### Dataset records
■ ■ ■ ■ ■ ■ ■

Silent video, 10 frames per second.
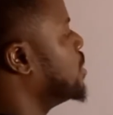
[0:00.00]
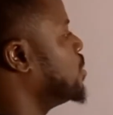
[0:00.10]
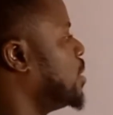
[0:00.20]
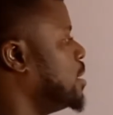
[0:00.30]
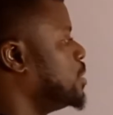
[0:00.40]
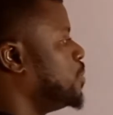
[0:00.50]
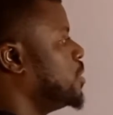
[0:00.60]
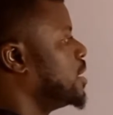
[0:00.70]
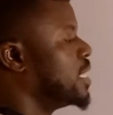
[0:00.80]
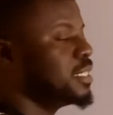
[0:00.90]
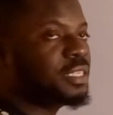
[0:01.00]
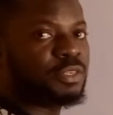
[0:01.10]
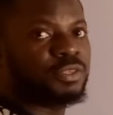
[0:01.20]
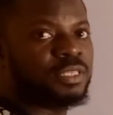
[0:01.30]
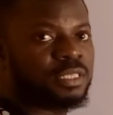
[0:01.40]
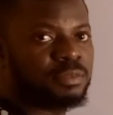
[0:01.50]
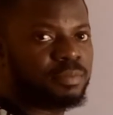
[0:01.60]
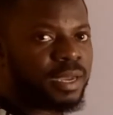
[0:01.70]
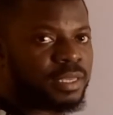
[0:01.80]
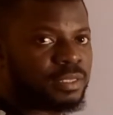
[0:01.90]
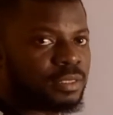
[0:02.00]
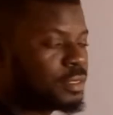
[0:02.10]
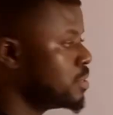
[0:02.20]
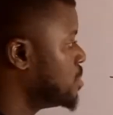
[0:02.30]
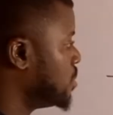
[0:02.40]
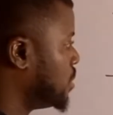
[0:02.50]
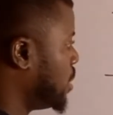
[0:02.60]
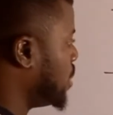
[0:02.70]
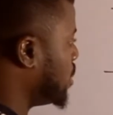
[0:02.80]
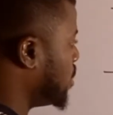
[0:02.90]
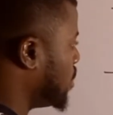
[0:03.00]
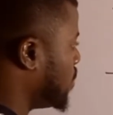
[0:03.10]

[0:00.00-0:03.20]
so at this point they can still reduce it by saying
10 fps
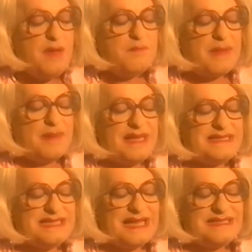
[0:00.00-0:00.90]
Mama
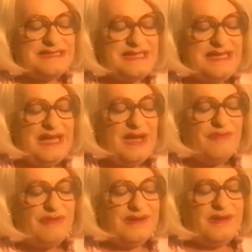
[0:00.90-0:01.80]
Tandi.
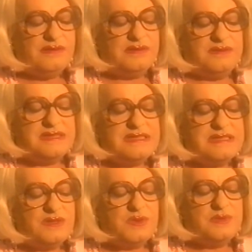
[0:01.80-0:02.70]
Oh, God, this is
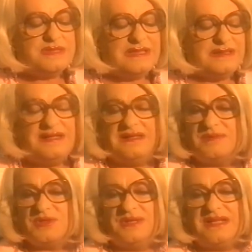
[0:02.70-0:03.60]
in Kosa. No,
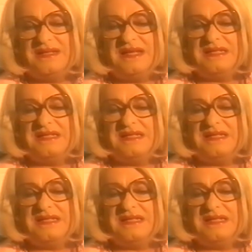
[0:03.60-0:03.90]
I'm sorry, I don't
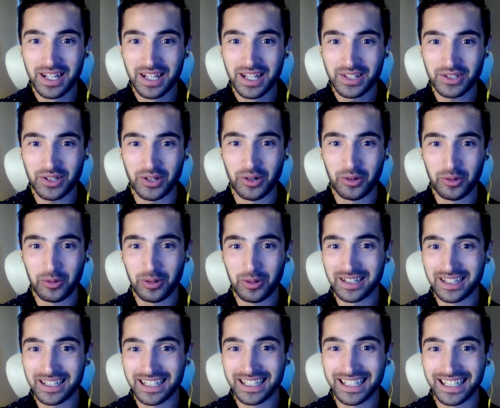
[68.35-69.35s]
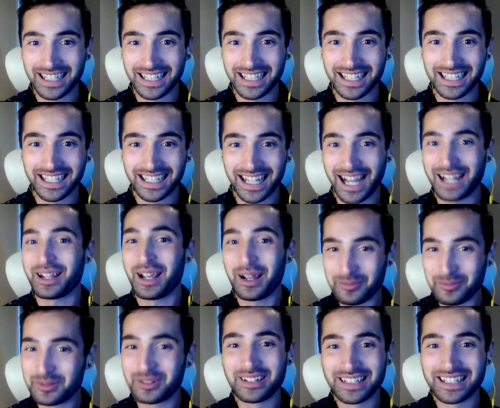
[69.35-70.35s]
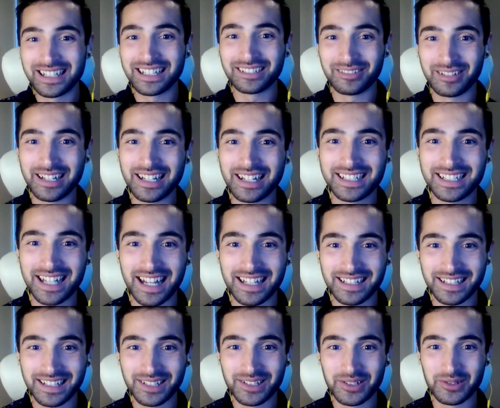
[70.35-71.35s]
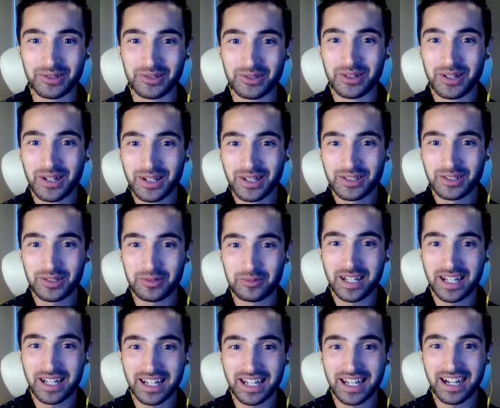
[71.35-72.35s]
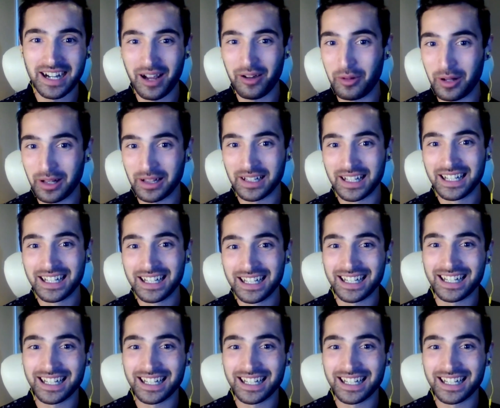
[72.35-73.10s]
So, I am really, really excited to be here and,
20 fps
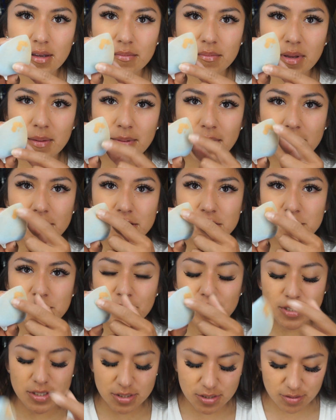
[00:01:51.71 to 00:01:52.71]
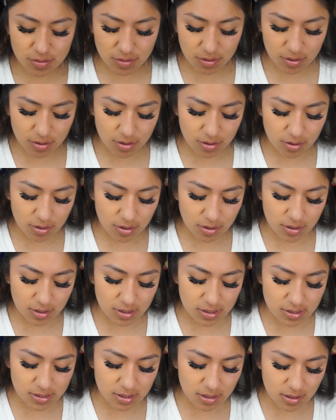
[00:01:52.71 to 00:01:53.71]
Maybe I just press too hard on
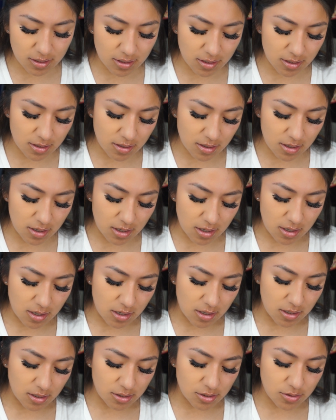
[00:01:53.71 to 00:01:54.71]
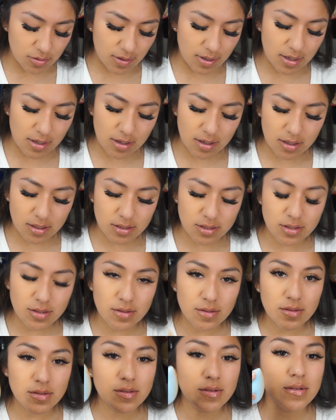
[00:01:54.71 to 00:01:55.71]
that side. I try not
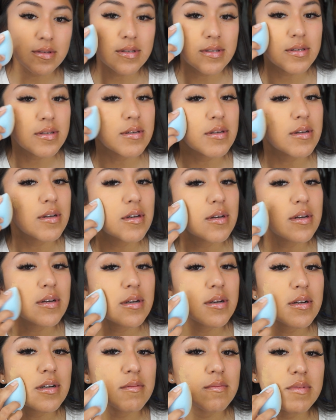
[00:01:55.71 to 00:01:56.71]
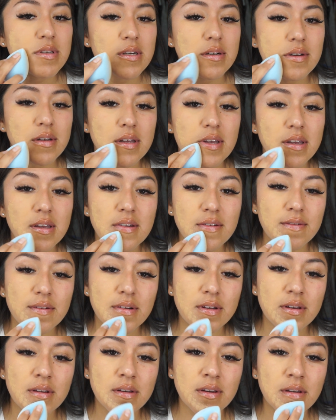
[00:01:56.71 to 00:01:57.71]
to so it comes out
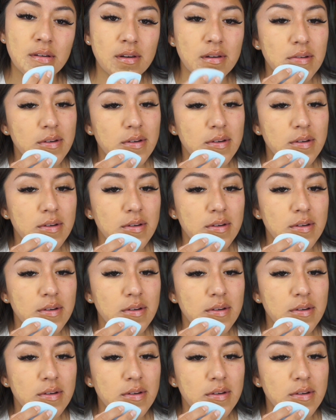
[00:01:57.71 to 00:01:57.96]
even.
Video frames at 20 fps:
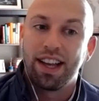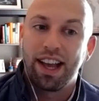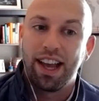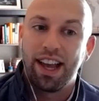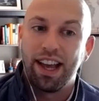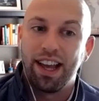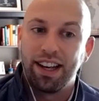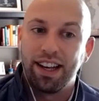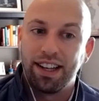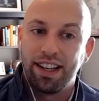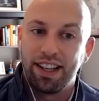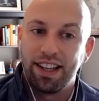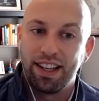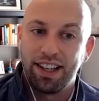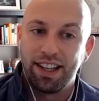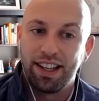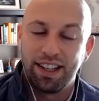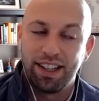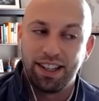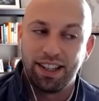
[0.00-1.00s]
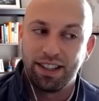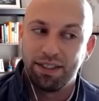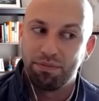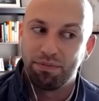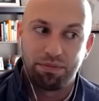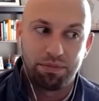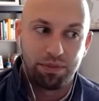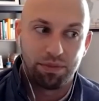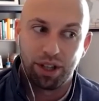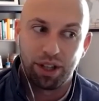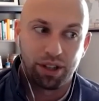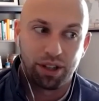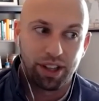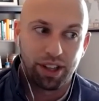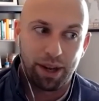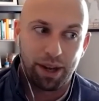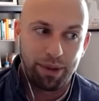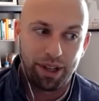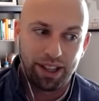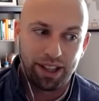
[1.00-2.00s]
and he
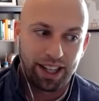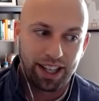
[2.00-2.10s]
literally, I mean,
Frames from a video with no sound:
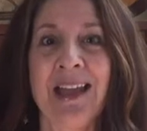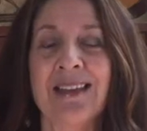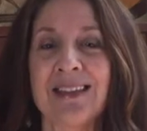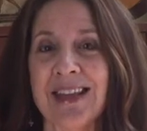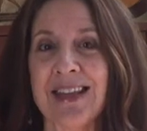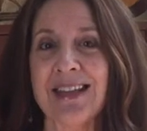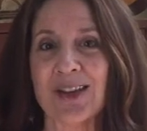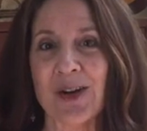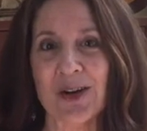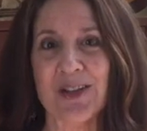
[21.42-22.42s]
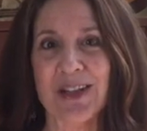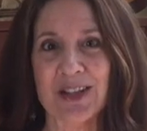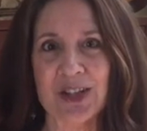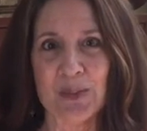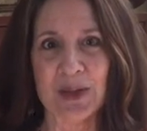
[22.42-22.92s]
These are the
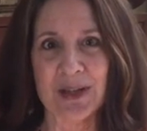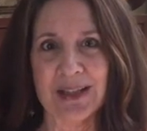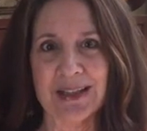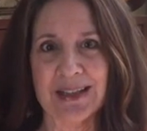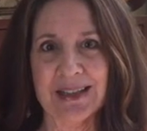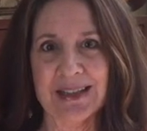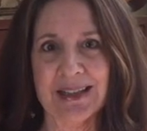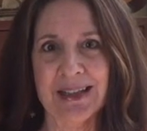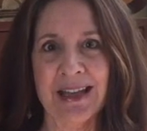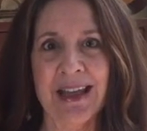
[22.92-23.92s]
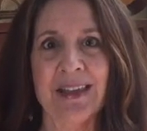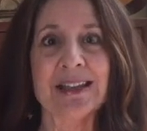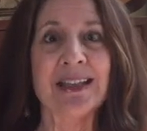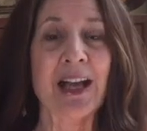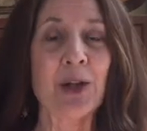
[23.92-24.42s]
experiences
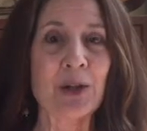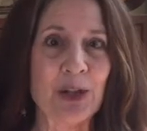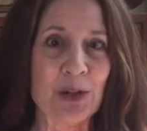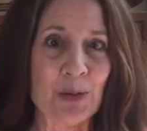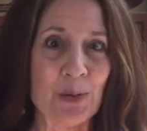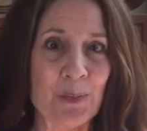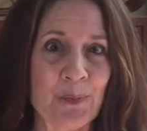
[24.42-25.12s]
that tell you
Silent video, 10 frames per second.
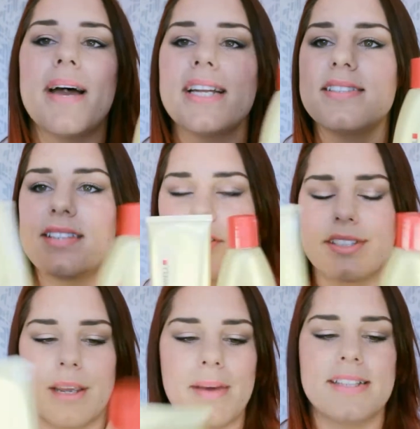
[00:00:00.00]
But
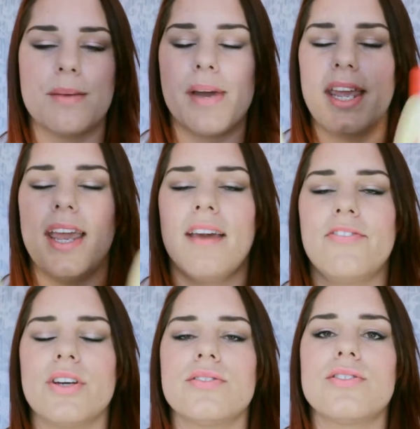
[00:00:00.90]
seriously amazing. My hair
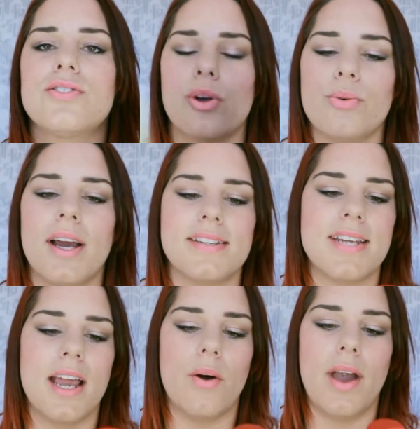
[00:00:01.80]
feels so nice
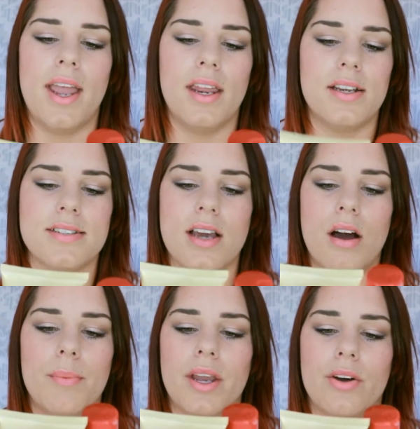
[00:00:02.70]
now and
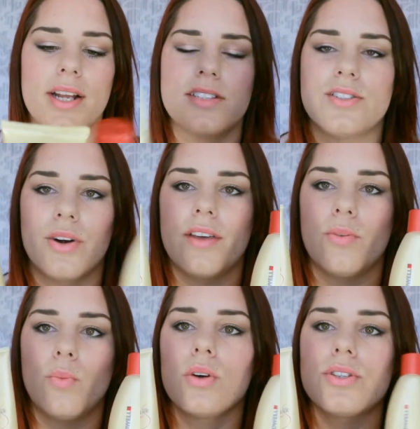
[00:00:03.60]
oh my god I just don't
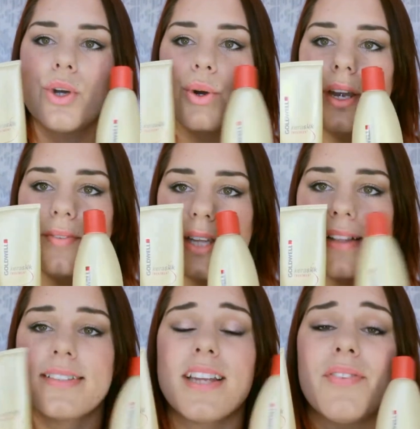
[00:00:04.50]
even want to live
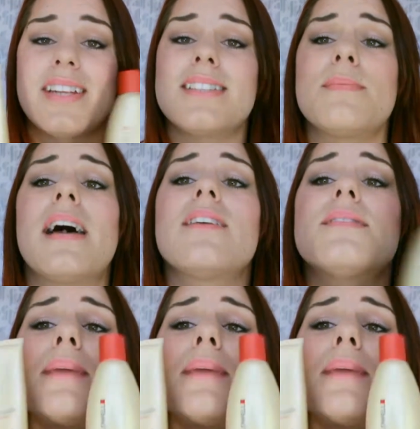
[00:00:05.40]
without the stuff and it smells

■ ■ ■ ■ ■ ■ ■

### Problem description
Each line from the one containing "[00:01:52.71 to 00:01:53.71]" through the last line of the listing must be copied exactly, and the pictures must not be.

### Solved exercise
[00:01:52.71 to 00:01:53.71]
Maybe I just press too hard on
[00:01:53.71 to 00:01:54.71]
[00:01:54.71 to 00:01:55.71]
that side. I try not
[00:01:55.71 to 00:01:56.71]
[00:01:56.71 to 00:01:57.71]
to so it comes out
[00:01:57.71 to 00:01:57.96]
even.
Video frames at 20 fps:
[0.00-1.00s]
[1.00-2.00s]
and he
[2.00-2.10s]
literally, I mean,
Frames from a video with no sound:
[21.42-22.42s]
[22.42-22.92s]
These are the
[22.92-23.92s]
[23.92-24.42s]
experiences
[24.42-25.12s]
that tell you
Silent video, 10 frames per second.
[00:00:00.00]
But
[00:00:00.90]
seriously amazing. My hair
[00:00:01.80]
feels so nice
[00:00:02.70]
now and
[00:00:03.60]
oh my god I just don't
[00:00:04.50]
even want to live
[00:00:05.40]
without the stuff and it smells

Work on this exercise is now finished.